This patch adds a simplification for floating point compares that
depend on the inversion of a variable. The comparison can be folded
such that it solely depends on the variable rather than the division.
E.g.:
foo(double x) { double a = 1.0 / x; if (a < 0) ... }
>
foo(double x) { double a = 1.0 / x; if (x < 0) ... }
The following conversion is applied if C!=0 where C is a compiler
known constant:
(C/x < 0) (C*x < 0) ... multiply by x*x; Note: x*x > 0 (see Remark 2) ... divide by C (x < 0) ... if C > 0 (x > 0) ... if C < 0
Remarks:
- To avoid cases where x = NaN only the ordered predicates (ogt, olt, oge, ole) are folded.

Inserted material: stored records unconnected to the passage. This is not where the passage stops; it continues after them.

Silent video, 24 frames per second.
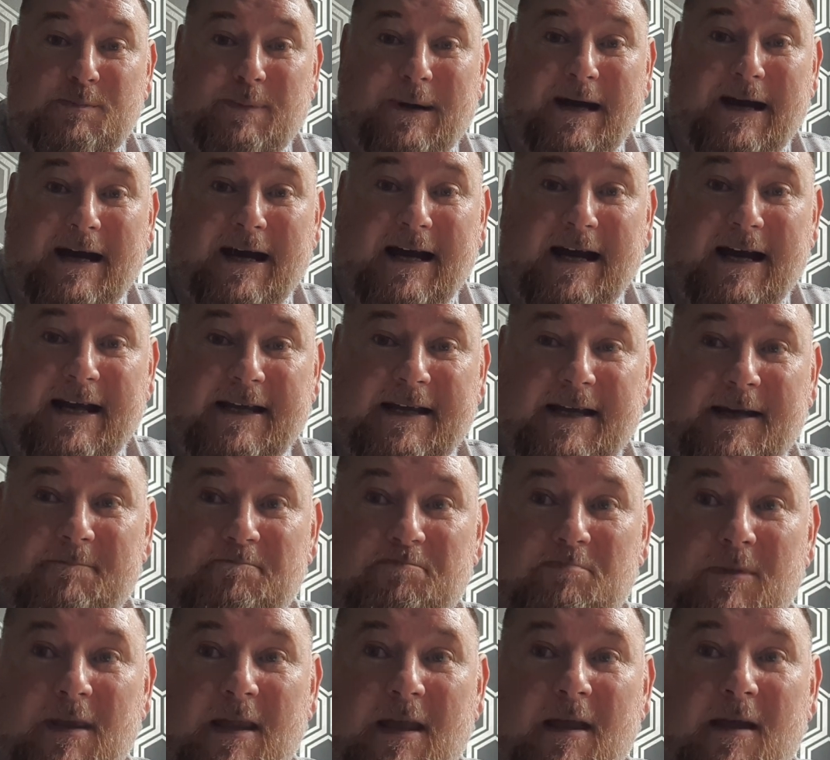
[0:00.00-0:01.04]
Park,
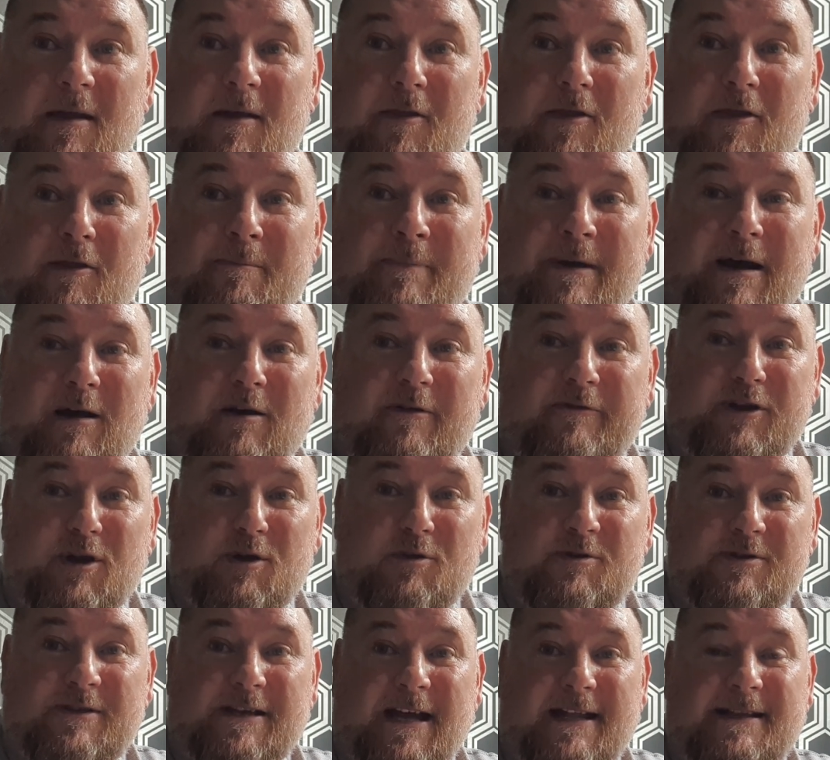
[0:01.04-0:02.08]
the
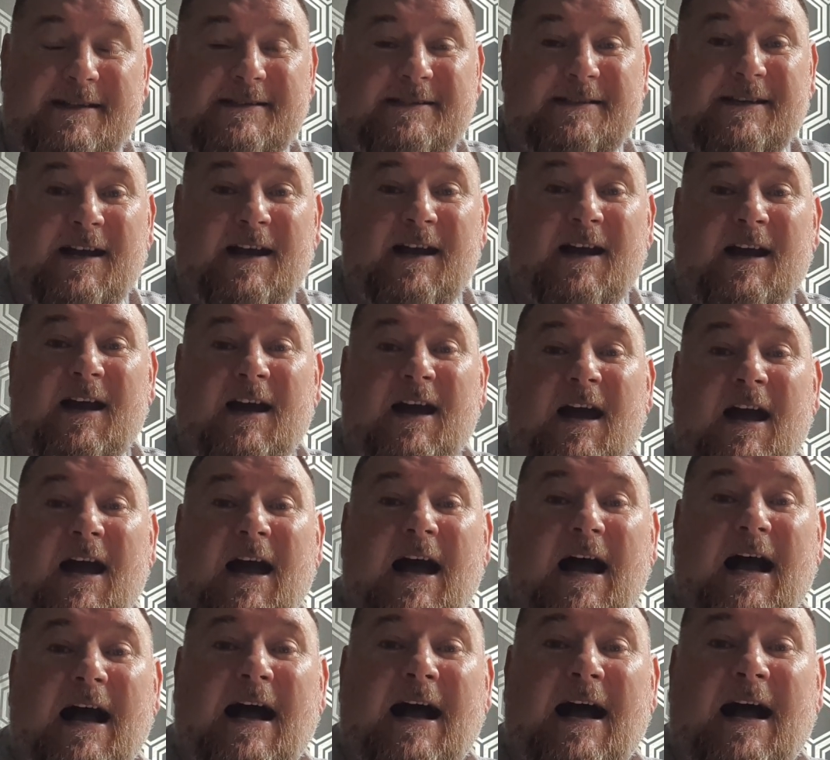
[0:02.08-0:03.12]
Bellevue Centre
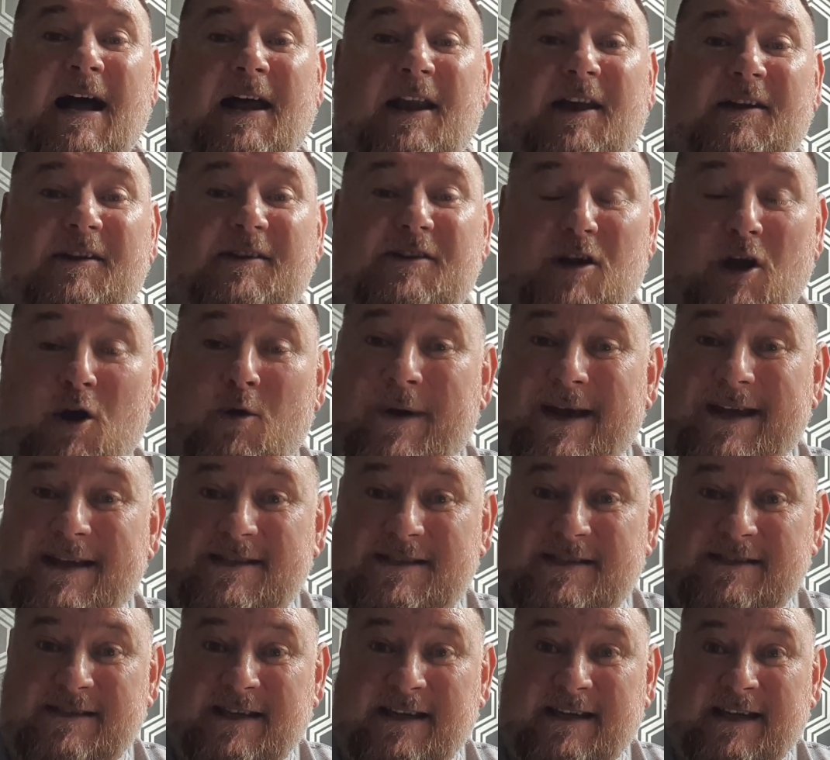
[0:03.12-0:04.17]
and
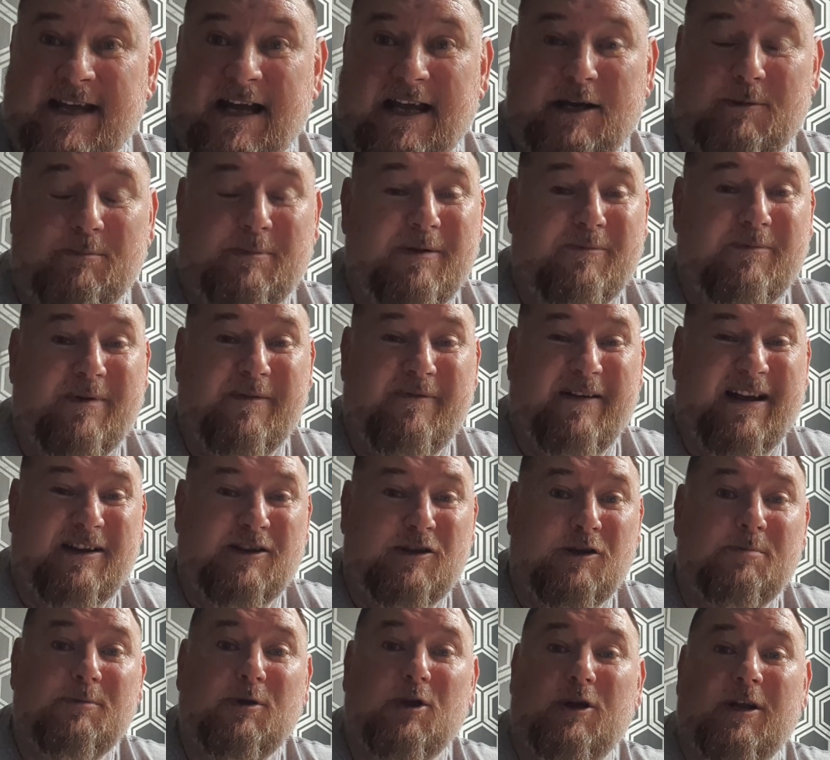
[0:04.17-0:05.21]
Oasis Academy. We've had
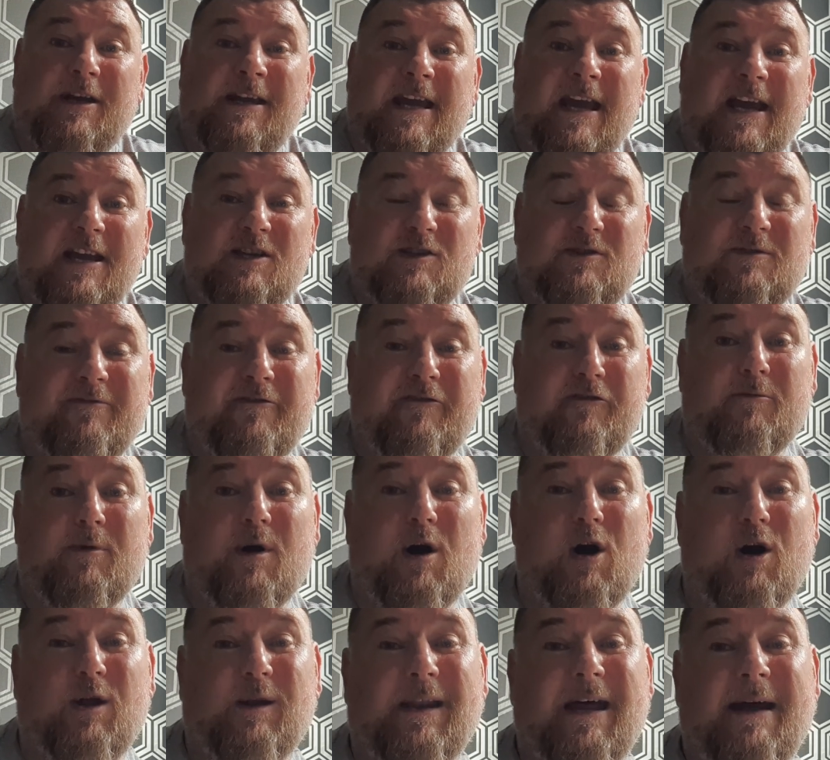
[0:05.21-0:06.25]
communication from
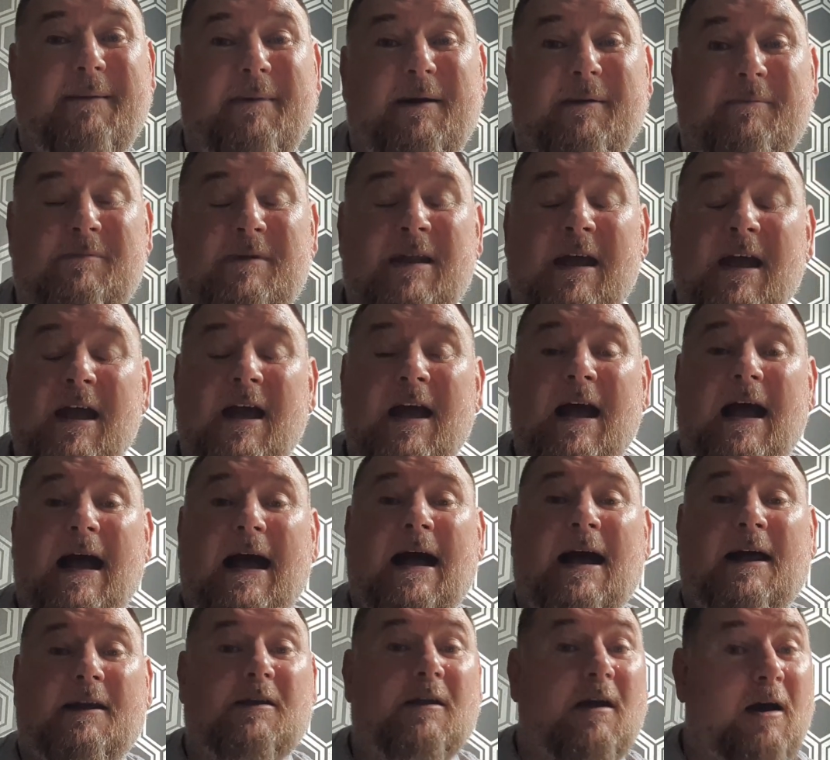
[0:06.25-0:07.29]
all them
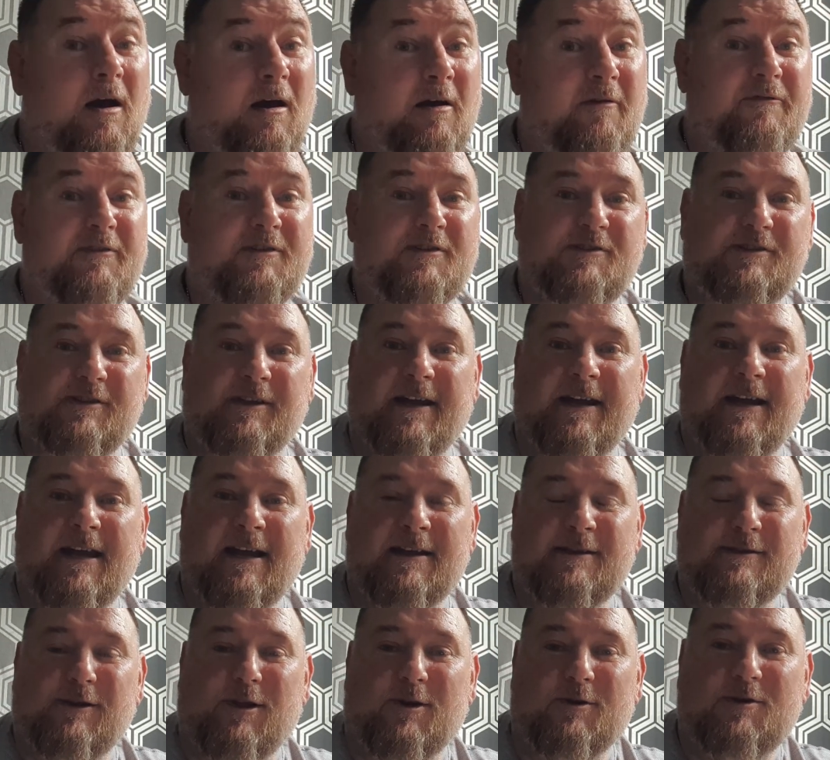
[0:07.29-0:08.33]
and obviously,
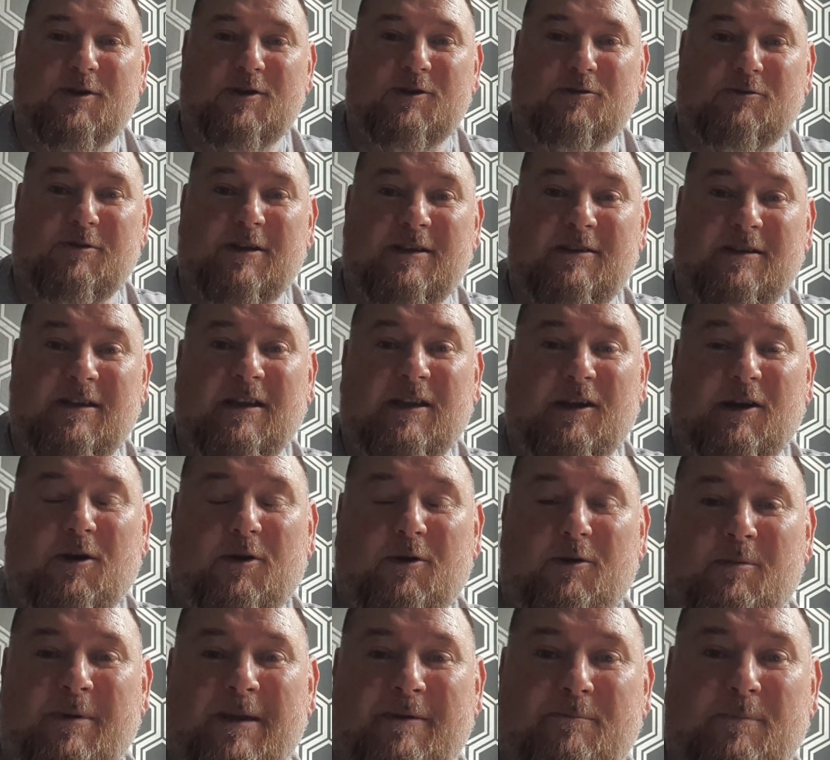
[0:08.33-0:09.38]
as long as
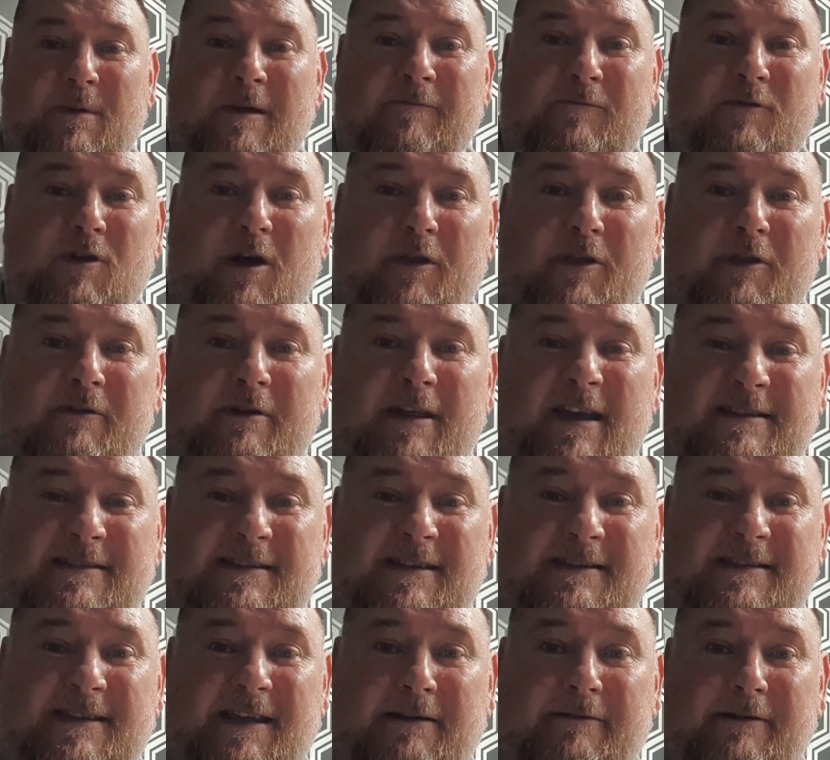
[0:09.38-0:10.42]
we've got the
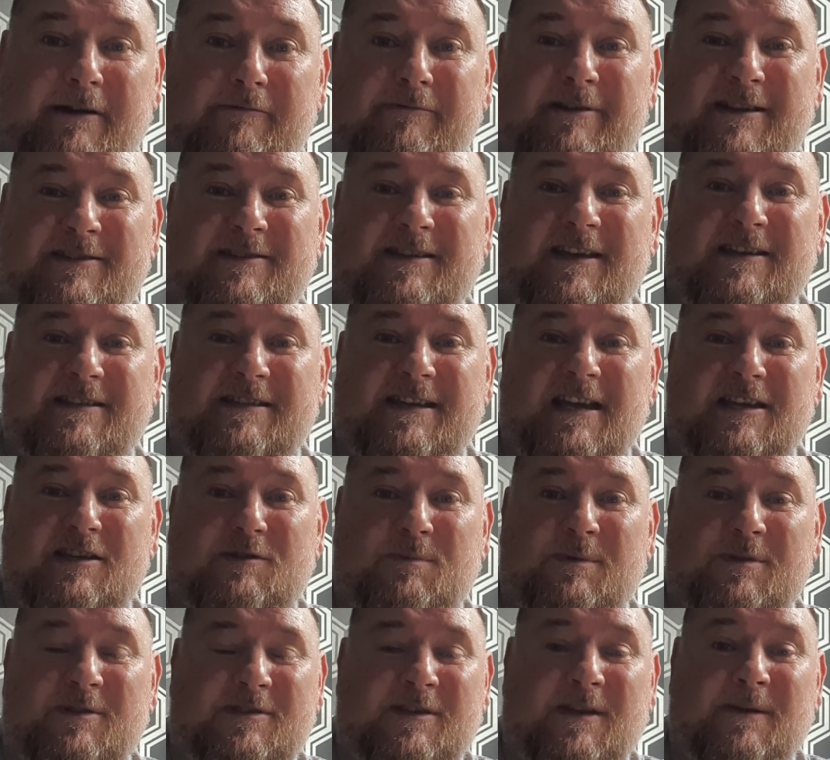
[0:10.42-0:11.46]
necessary risk
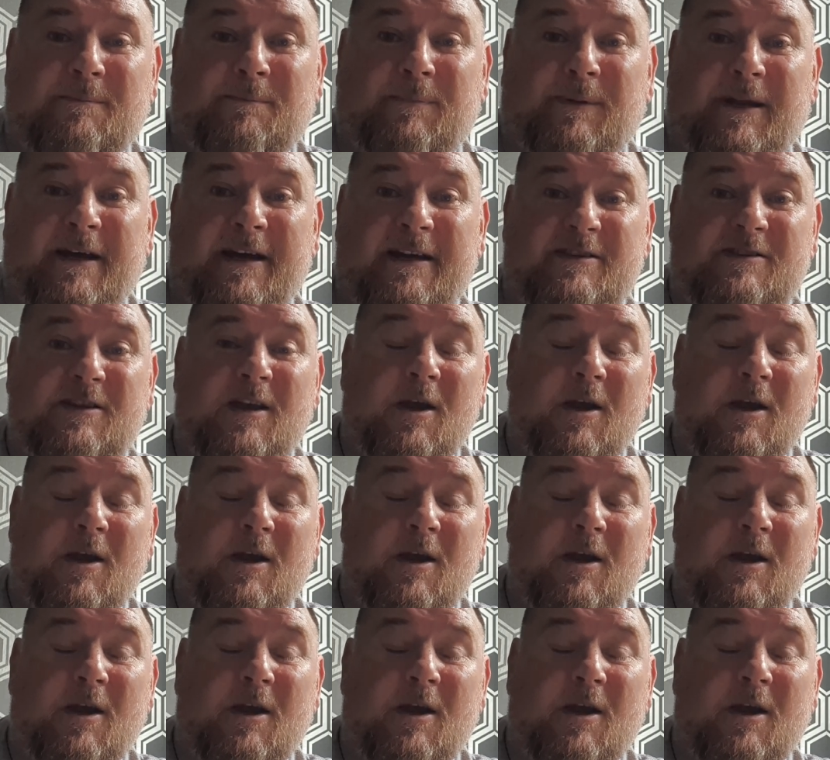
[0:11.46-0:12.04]
assessments in place,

- The division requires the flag 'ninf' to be set. This also ensures there x!=0 can be assumed.
Assume x=0. We know C!=0 (by definition) and C!=inf ('ninf' is set). Therefore C/x=inf (IEEE754_2008.pdf 7.2 and 7.3). But, because 'ninf' is set, the compile can assume x!=0
- To avoid cases where C/x == 0.0, 'ninf' has to be set for the fdiv and fcmp instruction.
- To allow the multiplication by x*x 'arcp' and 'ninf' has to be set for the fdiv and fcmp instruction.
This code comment is more confusing than helpful to me.